0
1915 yılı sadece 1 buçuk milyon Ermeni'nin yerinden yurdundan edildiği, yüzbinlercesinin katledildiği bir yıl değildir. 1915, İttihat ve Terakki çetesinin bir imparatorluğu darmadağan ettiği dönemin sembolü de oldu. Ermeni'ler Devlet-i Âliyenin vatandaşıydı. Yüzyıllar boyunca Türk'ler ve Kürt'lerle yanyana yaşamış, devlette önemli görevlerde yeralmışlardı. Nasıl olduda Millet-i sadıka diye anılan Ermeni'ler tarihin en acımasız soykırımlarından birine maruz kaldılar?
Özgür tarih okumaları yapan herkes bilirki Ermeni soykırımının arkasında, bir Büyük Britanya projesi olan İttihat ve Terakki vardır. Sadece Ermeni katliamının değil, Dersim katliamının da, Kürt asimilasyonun da arkasındaki güç, devletin içine örümcek ağı gibi yerleşen İttihat ve Terakki'dir.
Bir ulus devlet yaratmak iddiasıyla yola çıkan İttihatçılar, kafalarında biçimlendirdikleri Türklük kavramı (ki bu şekillenmenin içine gerçek Türk'ler bile girmiyordu) için kendilerine itaat etmeyen herkesi yok etmeye kararlıydılar.

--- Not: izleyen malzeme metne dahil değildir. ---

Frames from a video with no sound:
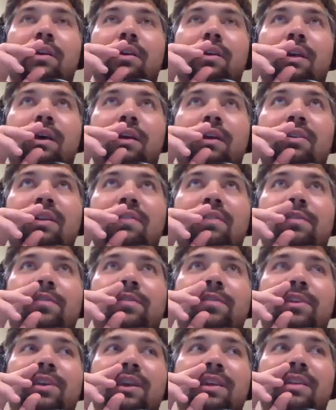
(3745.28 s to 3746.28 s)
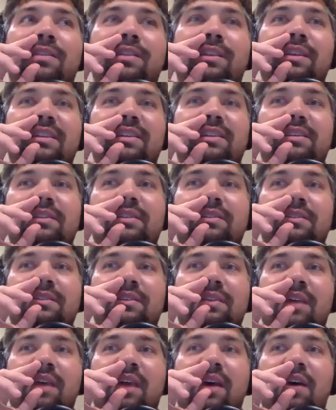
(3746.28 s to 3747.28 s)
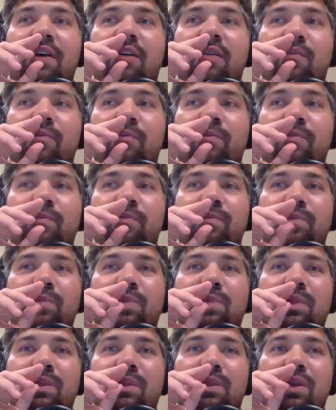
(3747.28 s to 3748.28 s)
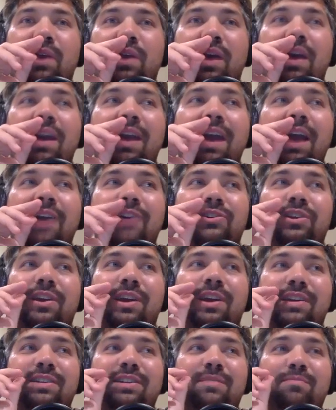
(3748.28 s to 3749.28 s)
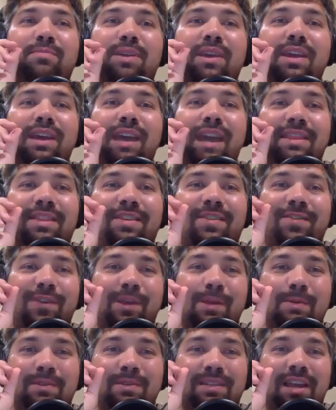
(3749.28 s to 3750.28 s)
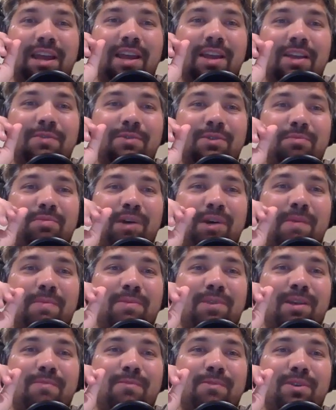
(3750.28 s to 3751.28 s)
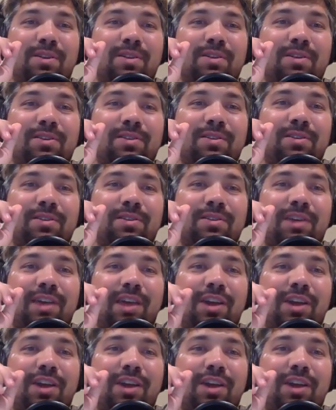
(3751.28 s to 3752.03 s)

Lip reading: I'll never forget this. I actually got to be at the film site with Bob Gimlin, the guy.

Yok edilecekler arasında Ermeni'ler, Rum'lar, Kürt'ler, Alevi'ler, Süryani'ler, Müslüman'lar hatta şablona uymayan Türk'ler de olabilirdi. Ermeni'ler, Rum'lar, Süryani'ler kolay lokmaydı onlar için. Kürt'ler Müslüman ve şavaşçı bir halk olduğu için yok edilemediler. Bu topraklardan başka gidecek bir yerleri olmayan, Osmanlı'da bile özerk olmayı başarmış Alevi'ler hakeza. "Türkiye İnkılabının İçyüzü" isimli kitabında Mevlanzade Rıfat bunları ayrıntılarıyla anlatır.
Hasan Cemal'in de dedesi Cemal Paşa'nın katliamdaki rolü anlatılır bu kitapta. Nitekim üç Paşa'lar iktidarının iki numaralı Paşa'sı olan Cemal paşa daha sonra Tiflis'te, intikam amacıyla Ermeni'ler tarafından öldürülür.
Ittihat ve Terakki zihniyeti başka formlarda kendisini günümüze kadar taşımayı başardı. Cemiyetin içindeki kadrolar zamanla yeni partilerin kadrosunu oluşturdu. Bir gelenek haline dönüştü. Bu geleneğin bu günkü temsilcileri CHP ve MHP dir. Hatta HDP içinde dahi bu gelenekten gelmiş sayıca çok az ama etkili bir grup var.
Fakat asıl sürpriz, İttihat ve Terakki'nin ardındaki güç. Moda deyimle Üst akıl.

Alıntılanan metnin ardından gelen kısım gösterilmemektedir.